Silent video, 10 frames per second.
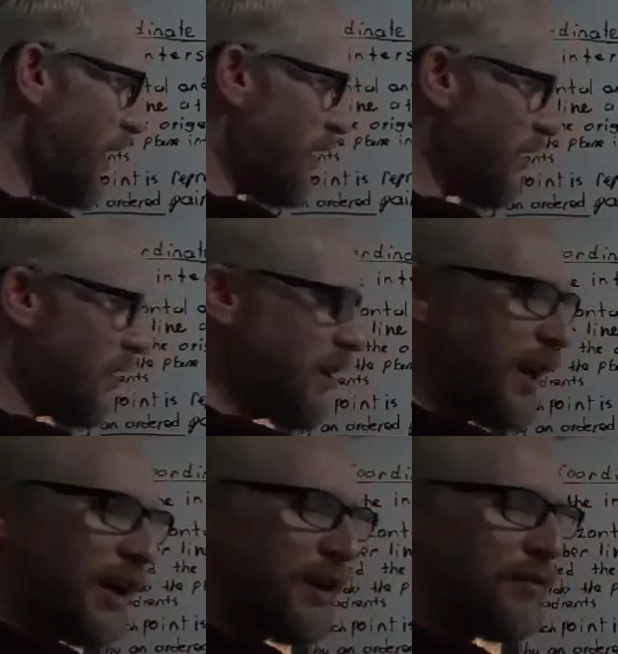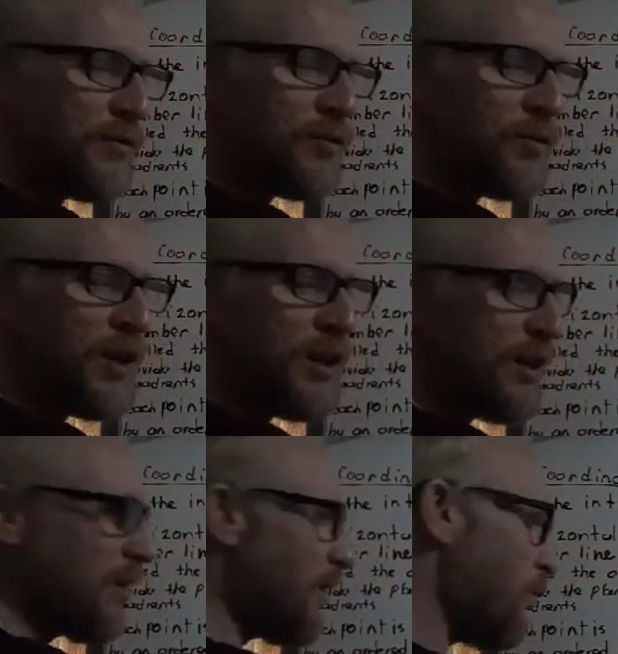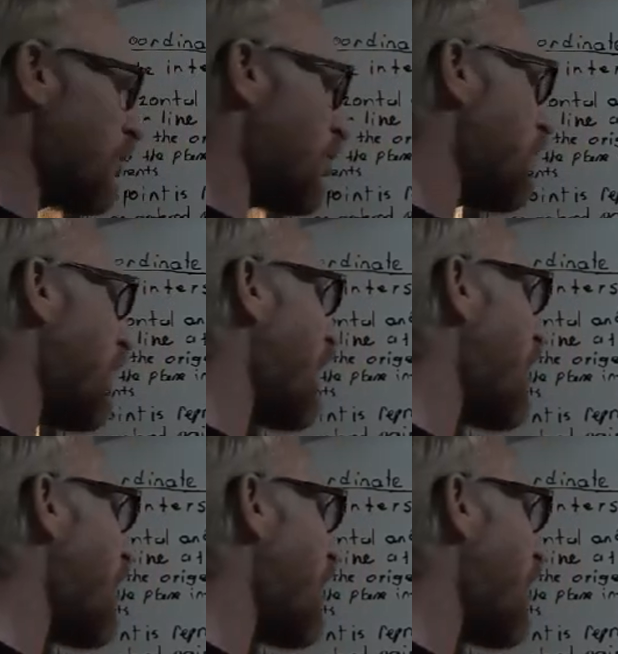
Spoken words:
that -3, which is my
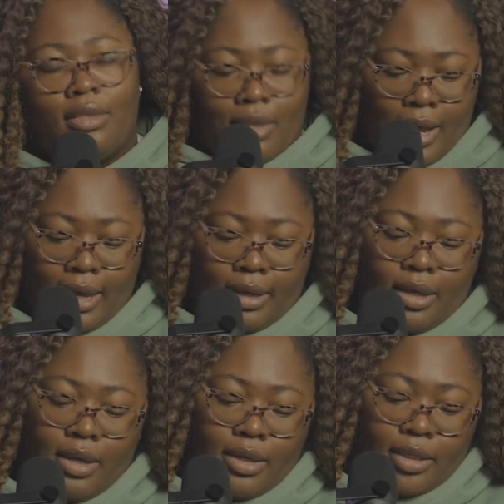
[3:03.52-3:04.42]
like
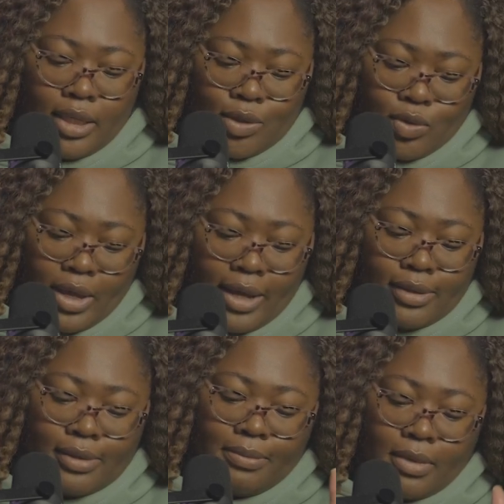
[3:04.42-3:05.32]
the
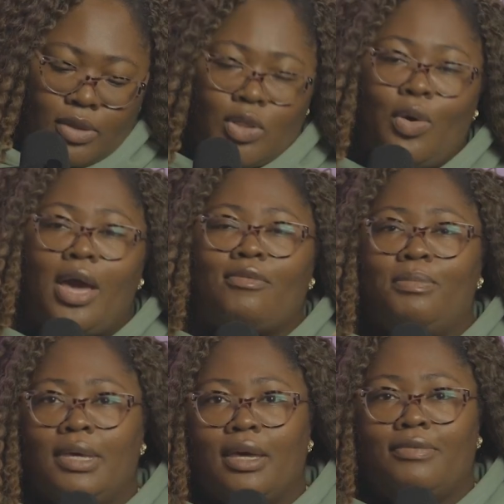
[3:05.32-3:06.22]
Israelites. So I have a
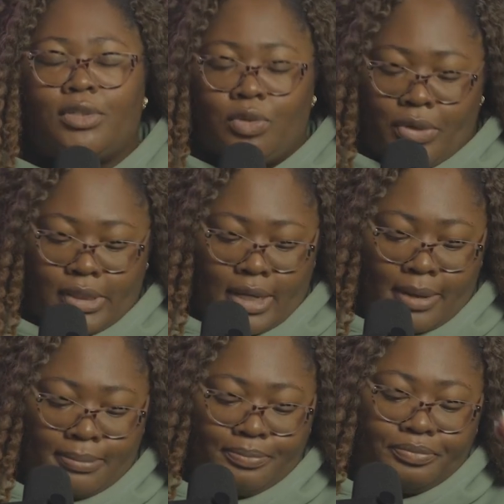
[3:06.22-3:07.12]
bit of a story
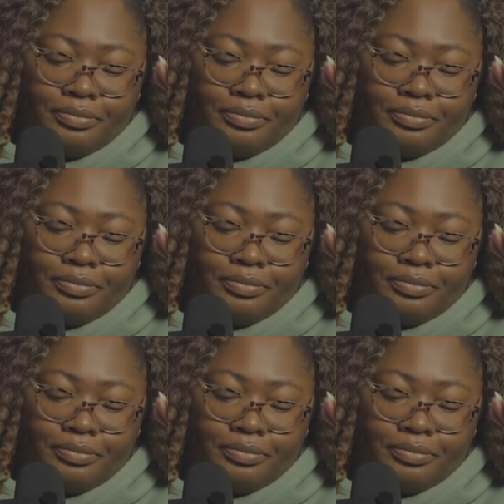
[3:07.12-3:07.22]
time.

*Activity*
The result should be the listing above, restated exactly, with no pictures in it.

*Solution to the exercise*
Silent video, 10 frames per second.
Spoken words:
that -3, which is my
[3:03.52-3:04.42]
like
[3:04.42-3:05.32]
the
[3:05.32-3:06.22]
Israelites. So I have a
[3:06.22-3:07.12]
bit of a story
[3:07.12-3:07.22]
time.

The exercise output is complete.